The company’s programmable telemetry processor (PTP), for example, is designed to process spacecraft telemetry. A spacecraft sends collected data to operators on the ground with information that includes the status of the spacecraft as well as scientific data gathered by its instruments.
“It’s an extraordinarily flexible product,” Puri says of PTP. “The standard PTP contains more than 200 different software modules that perform different types of processing for spacecraft data. Users can select and configure individual modules as they need for their unique mission needs.”
Puri and three colleagues started the business in 2010 after working at companies that worked with international and domestic space agencies.

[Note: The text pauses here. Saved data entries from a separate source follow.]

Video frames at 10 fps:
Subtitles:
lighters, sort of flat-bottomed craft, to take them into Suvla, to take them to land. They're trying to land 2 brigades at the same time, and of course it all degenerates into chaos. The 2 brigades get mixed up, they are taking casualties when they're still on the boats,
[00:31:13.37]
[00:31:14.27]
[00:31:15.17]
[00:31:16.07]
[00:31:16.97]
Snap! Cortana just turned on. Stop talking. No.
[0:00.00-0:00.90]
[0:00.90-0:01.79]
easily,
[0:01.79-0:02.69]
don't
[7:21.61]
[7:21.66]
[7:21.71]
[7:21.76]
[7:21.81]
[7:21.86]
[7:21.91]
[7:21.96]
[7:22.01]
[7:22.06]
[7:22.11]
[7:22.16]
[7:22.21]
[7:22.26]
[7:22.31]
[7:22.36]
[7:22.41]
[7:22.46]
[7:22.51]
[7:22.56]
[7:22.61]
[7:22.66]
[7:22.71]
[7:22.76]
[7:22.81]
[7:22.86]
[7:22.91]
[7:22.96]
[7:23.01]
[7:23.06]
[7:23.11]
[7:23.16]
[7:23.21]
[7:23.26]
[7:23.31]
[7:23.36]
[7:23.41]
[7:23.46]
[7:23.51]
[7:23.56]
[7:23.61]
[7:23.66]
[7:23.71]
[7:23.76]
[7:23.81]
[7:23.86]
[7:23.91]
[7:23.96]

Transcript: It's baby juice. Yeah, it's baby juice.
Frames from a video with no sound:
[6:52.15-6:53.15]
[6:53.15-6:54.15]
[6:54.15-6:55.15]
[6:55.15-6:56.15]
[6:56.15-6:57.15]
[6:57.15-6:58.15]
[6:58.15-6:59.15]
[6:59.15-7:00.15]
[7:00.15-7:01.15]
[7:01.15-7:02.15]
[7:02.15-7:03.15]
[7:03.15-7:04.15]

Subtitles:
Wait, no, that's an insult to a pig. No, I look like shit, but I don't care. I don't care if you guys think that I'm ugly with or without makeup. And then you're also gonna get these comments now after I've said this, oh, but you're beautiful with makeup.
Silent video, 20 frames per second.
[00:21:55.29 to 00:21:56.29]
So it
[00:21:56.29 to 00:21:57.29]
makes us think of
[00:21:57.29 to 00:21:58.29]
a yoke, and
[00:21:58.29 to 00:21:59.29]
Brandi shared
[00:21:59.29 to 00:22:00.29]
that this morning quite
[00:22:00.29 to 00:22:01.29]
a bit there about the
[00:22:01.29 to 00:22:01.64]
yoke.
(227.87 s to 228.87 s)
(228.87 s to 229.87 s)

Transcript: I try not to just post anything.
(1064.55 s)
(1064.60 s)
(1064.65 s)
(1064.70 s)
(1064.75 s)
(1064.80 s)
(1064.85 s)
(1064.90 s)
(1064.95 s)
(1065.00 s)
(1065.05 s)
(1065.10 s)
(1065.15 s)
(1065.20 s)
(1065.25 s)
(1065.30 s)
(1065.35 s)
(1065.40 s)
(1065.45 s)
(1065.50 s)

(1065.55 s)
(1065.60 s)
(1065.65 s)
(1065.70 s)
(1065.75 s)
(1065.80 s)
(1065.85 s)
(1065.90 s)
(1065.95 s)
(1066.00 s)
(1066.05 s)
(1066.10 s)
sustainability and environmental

“My first job out of college was as a ground-systems engineer at Avtec Systems, a small aerospace contractor located in Fairfax,” Puri says. “At the time, Avtec was a key supplier of data-processing equipment to NASA, and the job introduced me to the aerospace market.”
The market has been good for Ingenicomm. It ranked No. 8 on the 2016 Fantastic 50, an annual list of the fastest-growing small companies in Virginia. The company recorded a revenue growth rate of 692.5 percent from 2011 to 2014.
Ingenicomm has 40 employees, about half of whom work in Chantilly and an office in Greenbelt, Md. The other employees are located in White Sands, N.M., supporting the NASA facility there.
Ingenicomm supports a significant portion of the scientific and exploratory spacecraft operated by NASA, the National Oceanic and Atmospheric Administration (NOAA) and the United States Geological Survey (USGS).
The company also works with a variety of domestic defense and intelligence programs. Ingenicomm-developed equipment is used to support critical early warning and missile detection systems such as the Space-Based Space Surveillance and Space-Based Infrared system operated by the U.S. Air Force.
Puri is pleased with the support the company has received from the commonwealth in developing international markets.
“It’s clear that Virginia is deeply interested in expanding its export footprint in the global marketplace and is prepared to offer practical assistance and not just encouraging words,” he says. “This makes it an ideal location from which to run a global business such as ours.”